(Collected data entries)
-------

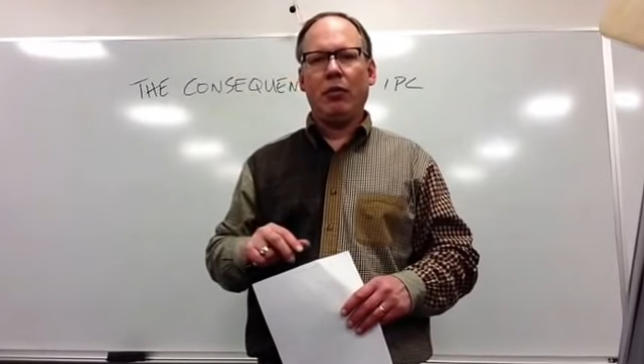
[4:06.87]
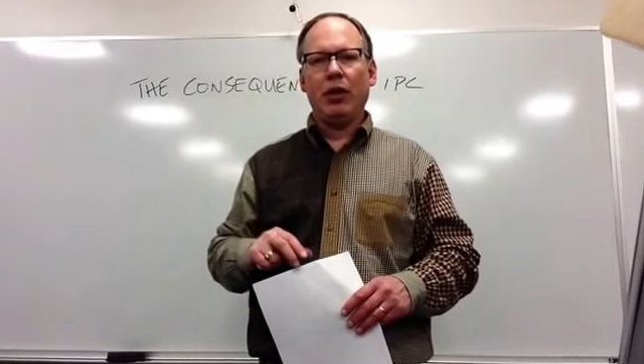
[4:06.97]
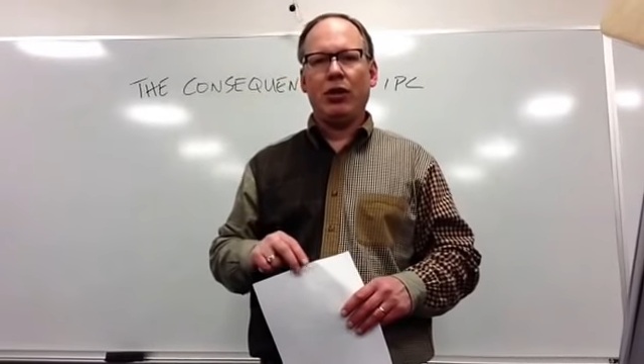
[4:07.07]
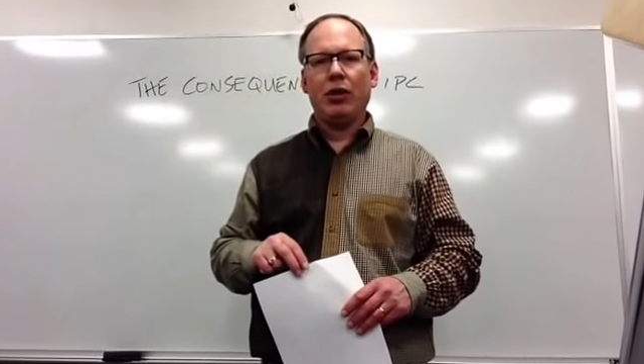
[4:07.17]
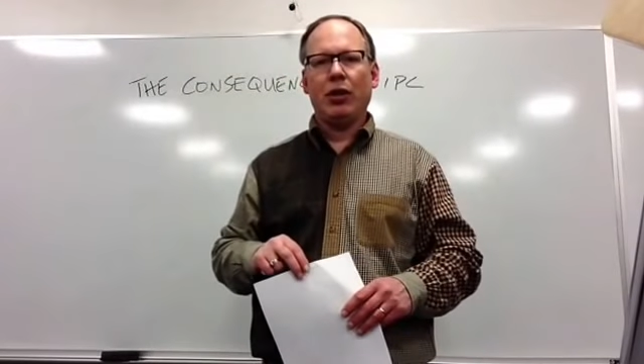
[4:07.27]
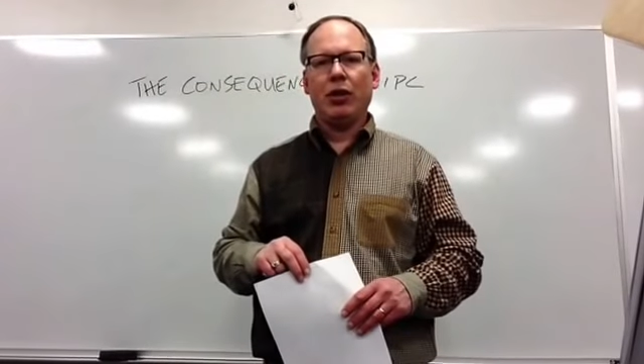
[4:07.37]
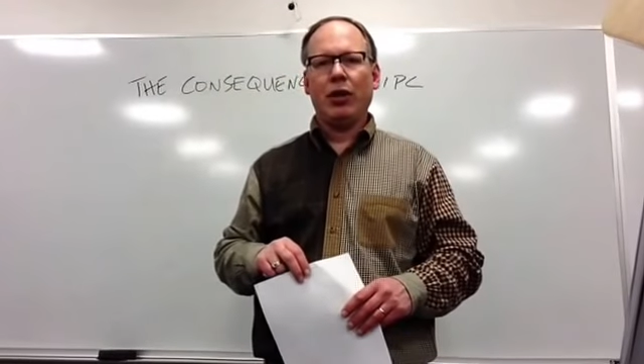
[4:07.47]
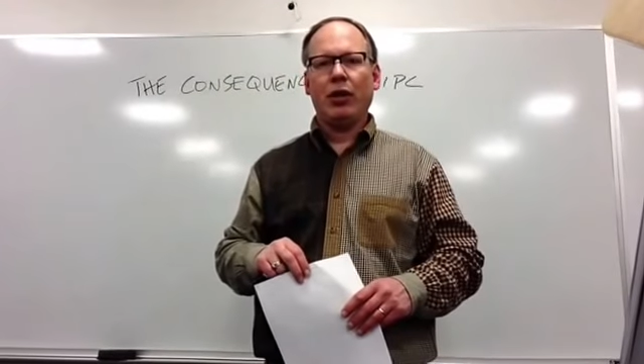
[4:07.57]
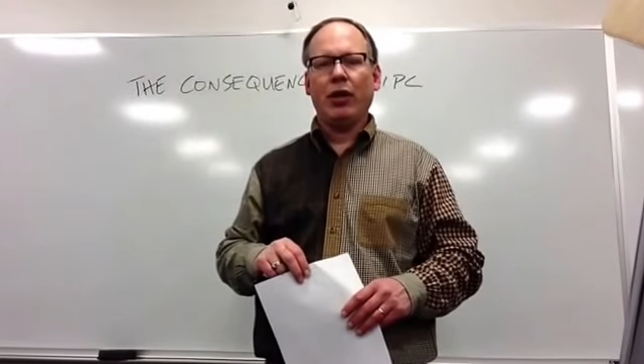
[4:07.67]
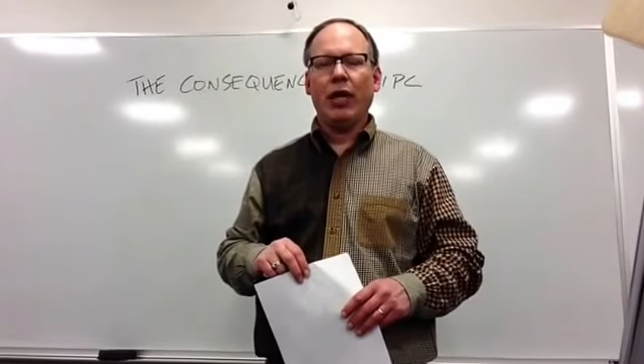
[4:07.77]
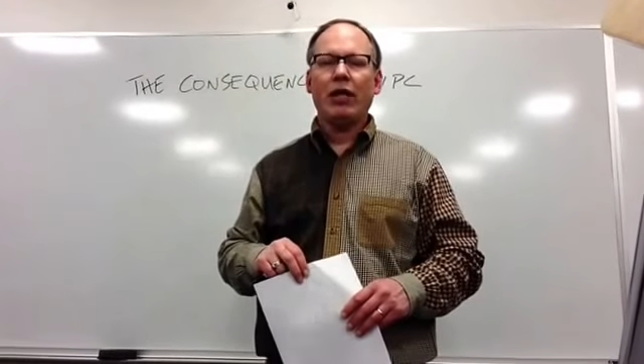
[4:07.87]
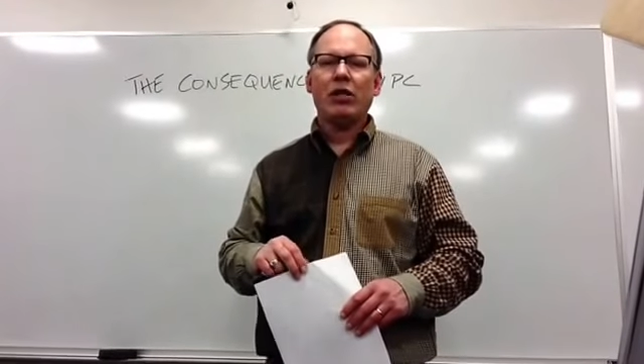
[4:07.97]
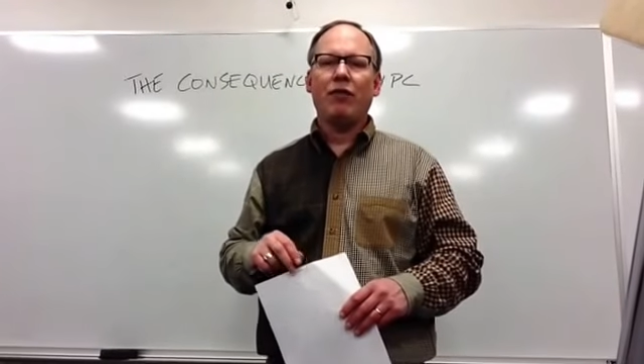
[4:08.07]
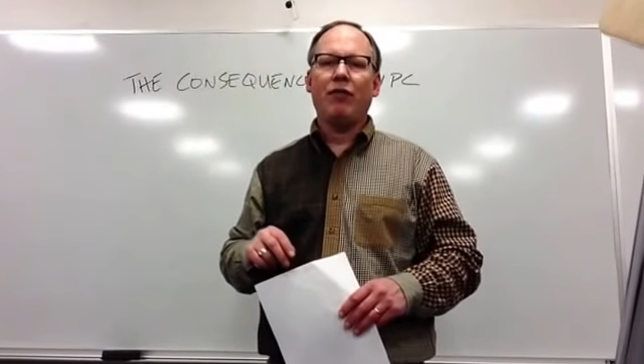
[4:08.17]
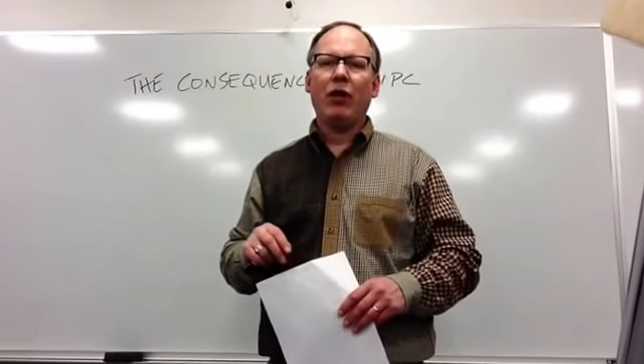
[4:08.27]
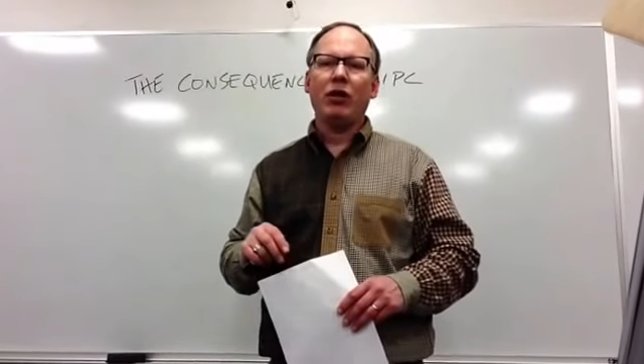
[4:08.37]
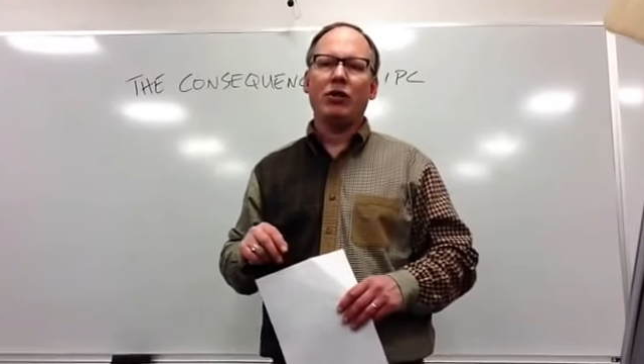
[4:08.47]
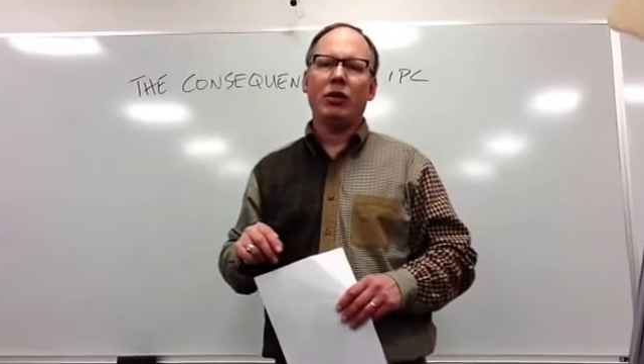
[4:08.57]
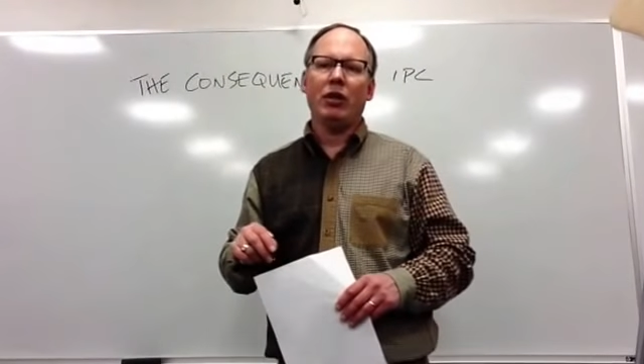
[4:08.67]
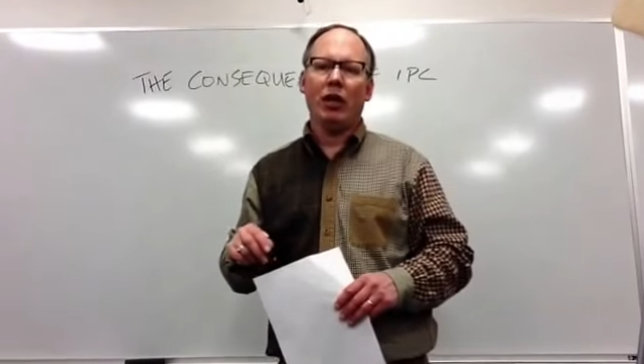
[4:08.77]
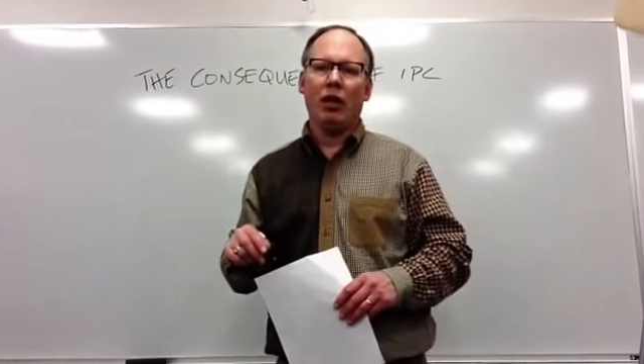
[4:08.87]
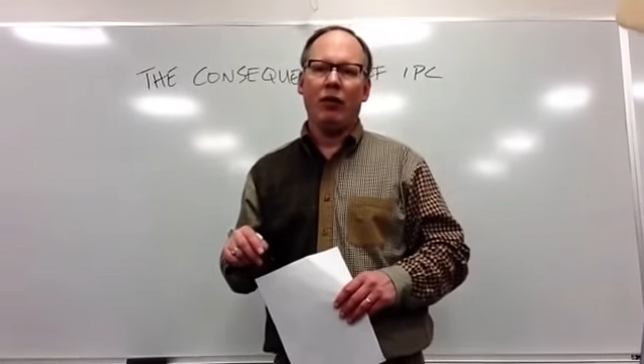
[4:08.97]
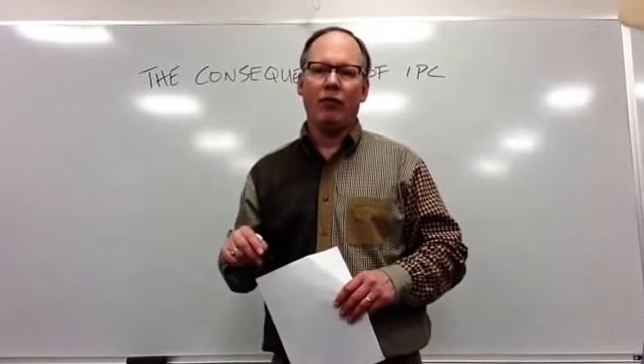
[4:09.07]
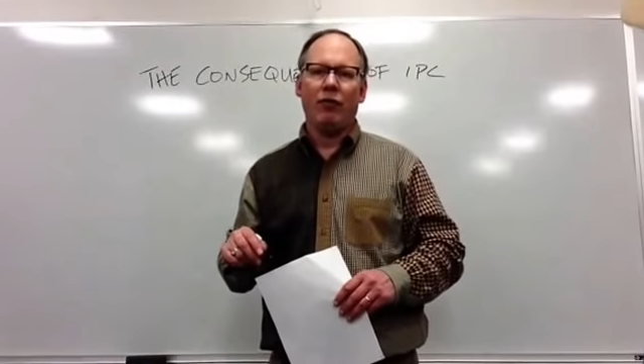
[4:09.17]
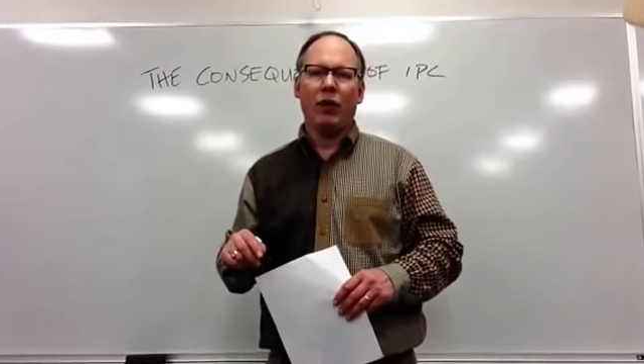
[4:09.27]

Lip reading: mention earlier, and that's the function of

-------

Transcribe each line above verbatim, with the pictures left out.

[4:06.87]
[4:06.97]
[4:07.07]
[4:07.17]
[4:07.27]
[4:07.37]
[4:07.47]
[4:07.57]
[4:07.67]
[4:07.77]
[4:07.87]
[4:07.97]
[4:08.07]
[4:08.17]
[4:08.27]
[4:08.37]
[4:08.47]
[4:08.57]
[4:08.67]
[4:08.77]
[4:08.87]
[4:08.97]
[4:09.07]
[4:09.17]
[4:09.27]

Lip reading: mention earlier, and that's the function of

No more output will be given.